**Task details:** Only the lines from the one containing "[00:01:04.04]" through the end of the listing belong in the answer, repeated exactly, with no pictures.

**Record set:**

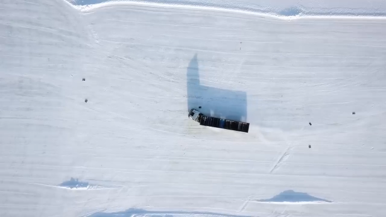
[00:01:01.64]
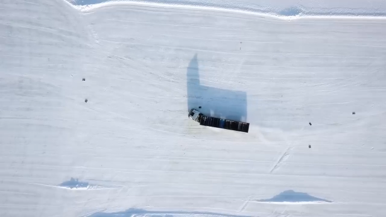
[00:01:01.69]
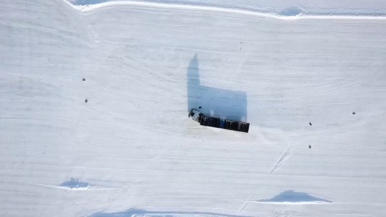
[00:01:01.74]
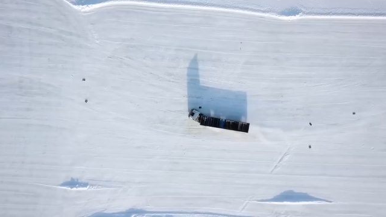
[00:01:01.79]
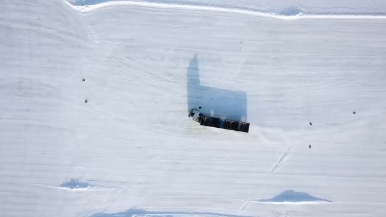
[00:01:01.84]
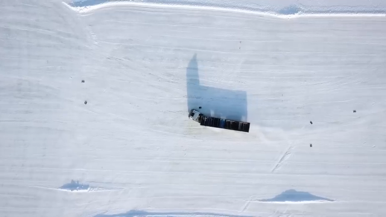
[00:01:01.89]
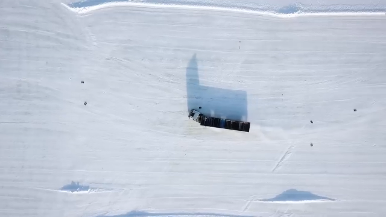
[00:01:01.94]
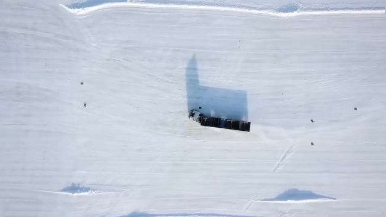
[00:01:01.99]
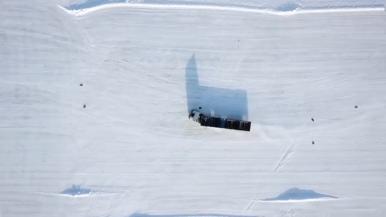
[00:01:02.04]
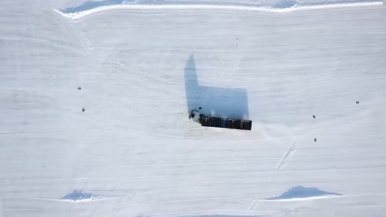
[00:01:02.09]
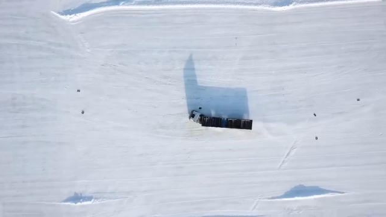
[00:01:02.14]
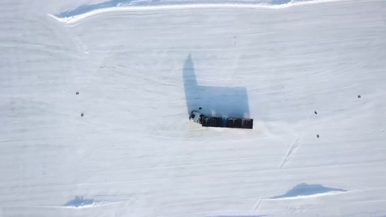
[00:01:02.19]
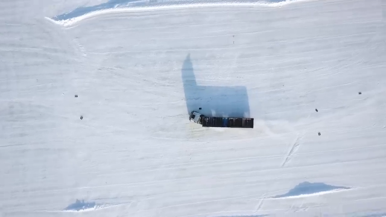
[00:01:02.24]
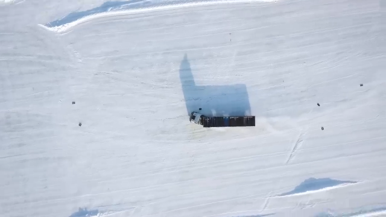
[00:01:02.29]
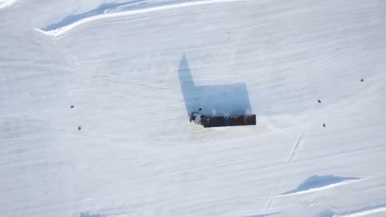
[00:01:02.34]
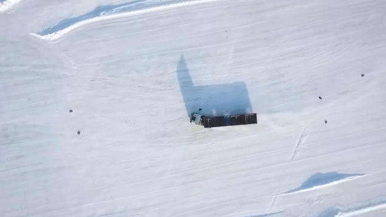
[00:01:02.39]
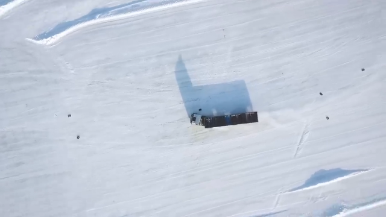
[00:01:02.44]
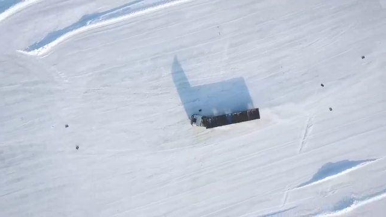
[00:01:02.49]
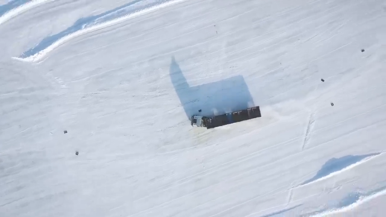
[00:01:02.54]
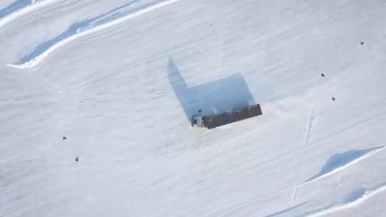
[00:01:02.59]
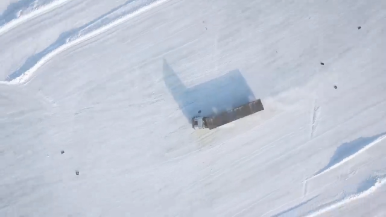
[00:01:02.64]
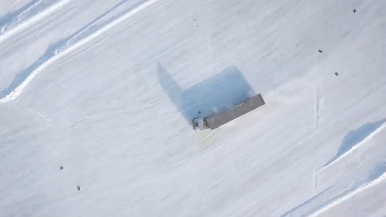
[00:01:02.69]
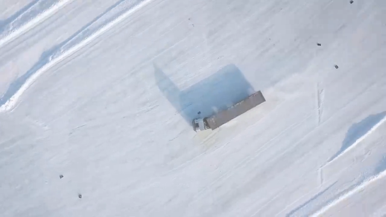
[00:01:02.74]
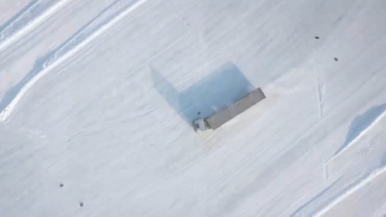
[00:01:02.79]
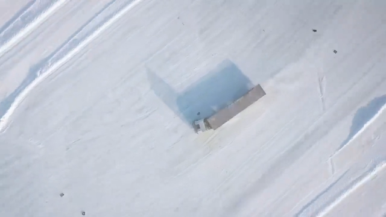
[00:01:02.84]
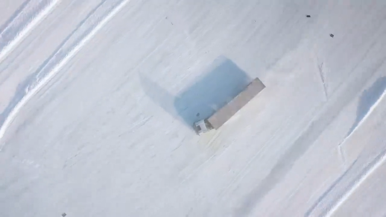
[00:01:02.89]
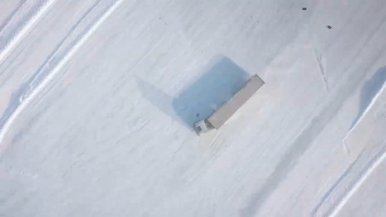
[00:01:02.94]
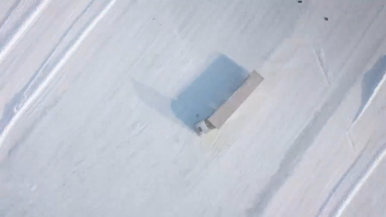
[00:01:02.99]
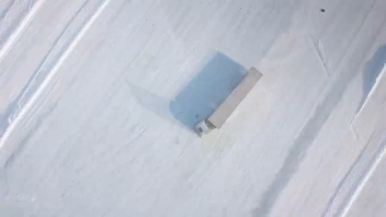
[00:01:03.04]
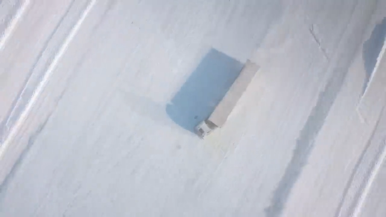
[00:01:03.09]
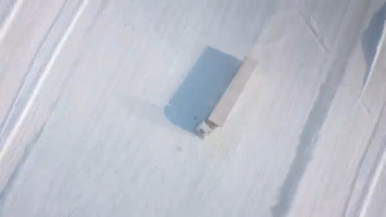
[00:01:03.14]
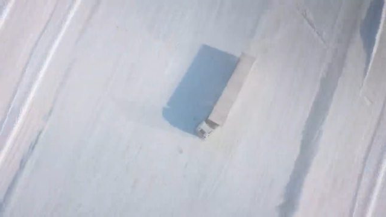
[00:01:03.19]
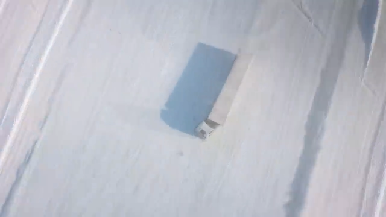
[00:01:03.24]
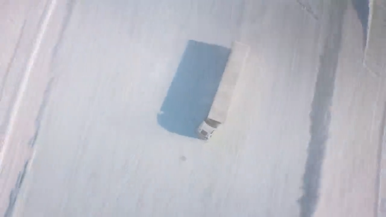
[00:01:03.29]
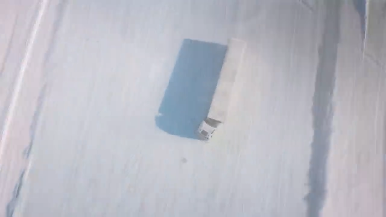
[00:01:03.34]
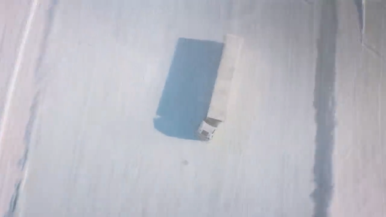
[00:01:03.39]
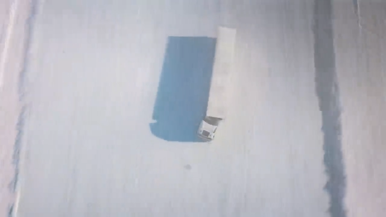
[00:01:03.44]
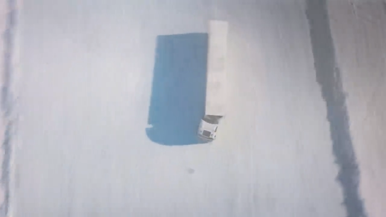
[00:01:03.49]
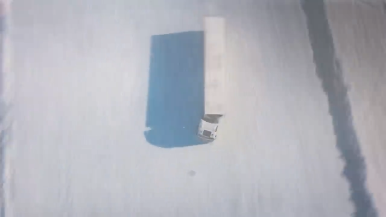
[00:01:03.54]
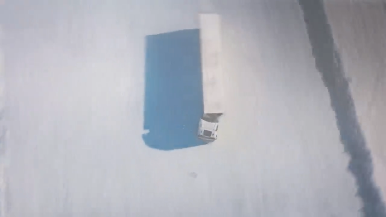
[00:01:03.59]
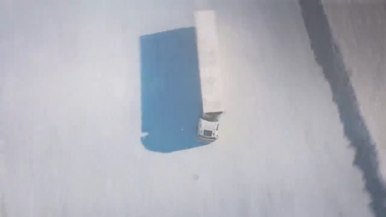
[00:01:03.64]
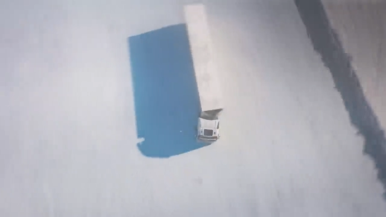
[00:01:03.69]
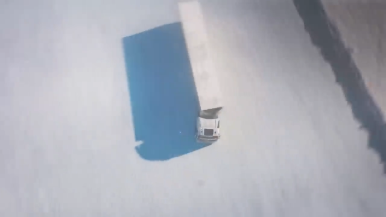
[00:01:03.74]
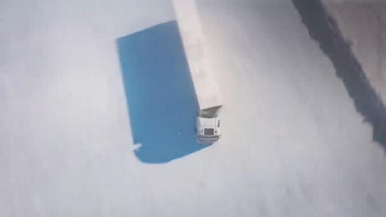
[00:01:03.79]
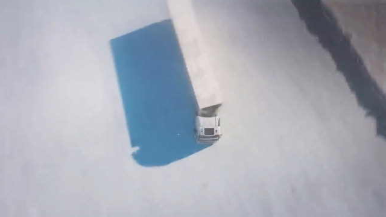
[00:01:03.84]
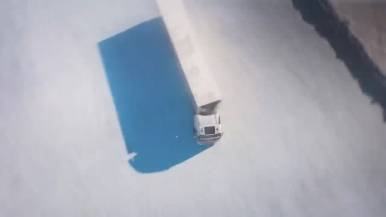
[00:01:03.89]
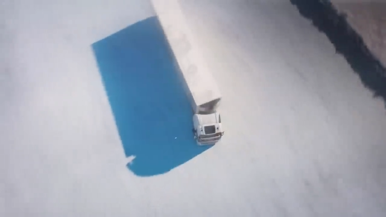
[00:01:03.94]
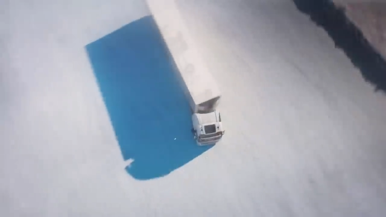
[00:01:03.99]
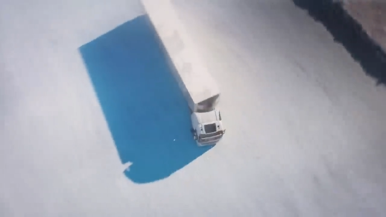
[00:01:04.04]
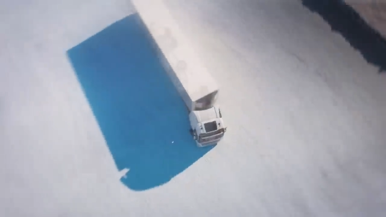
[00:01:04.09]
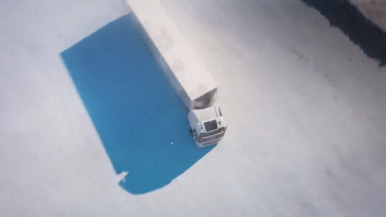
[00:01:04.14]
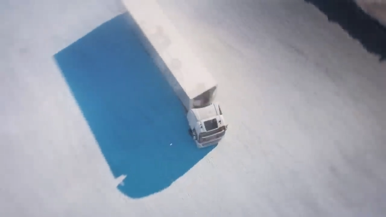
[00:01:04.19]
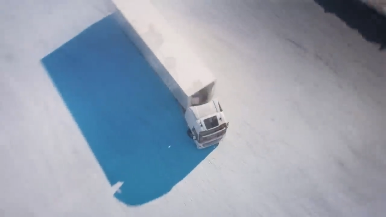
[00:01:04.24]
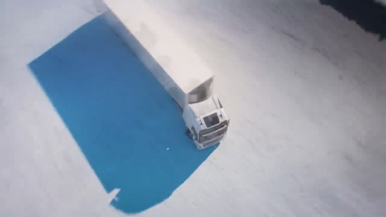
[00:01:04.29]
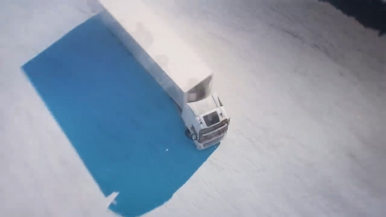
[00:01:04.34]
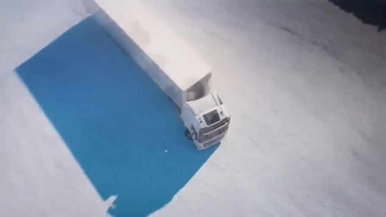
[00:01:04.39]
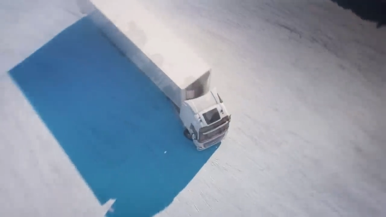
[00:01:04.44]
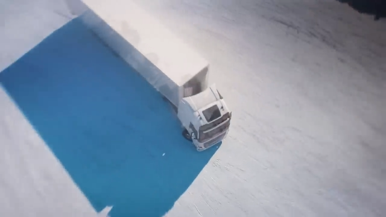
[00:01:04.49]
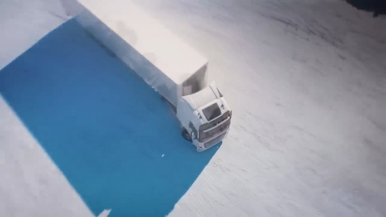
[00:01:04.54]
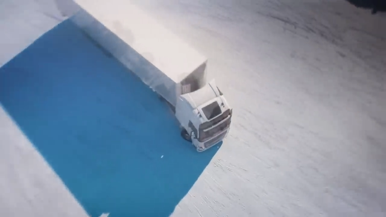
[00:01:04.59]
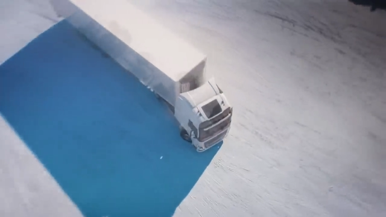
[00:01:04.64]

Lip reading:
No face is visible, so there are no lips to read.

**Response:**
[00:01:04.04]
[00:01:04.09]
[00:01:04.14]
[00:01:04.19]
[00:01:04.24]
[00:01:04.29]
[00:01:04.34]
[00:01:04.39]
[00:01:04.44]
[00:01:04.49]
[00:01:04.54]
[00:01:04.59]
[00:01:04.64]

Lip reading:
No face is visible, so there are no lips to read.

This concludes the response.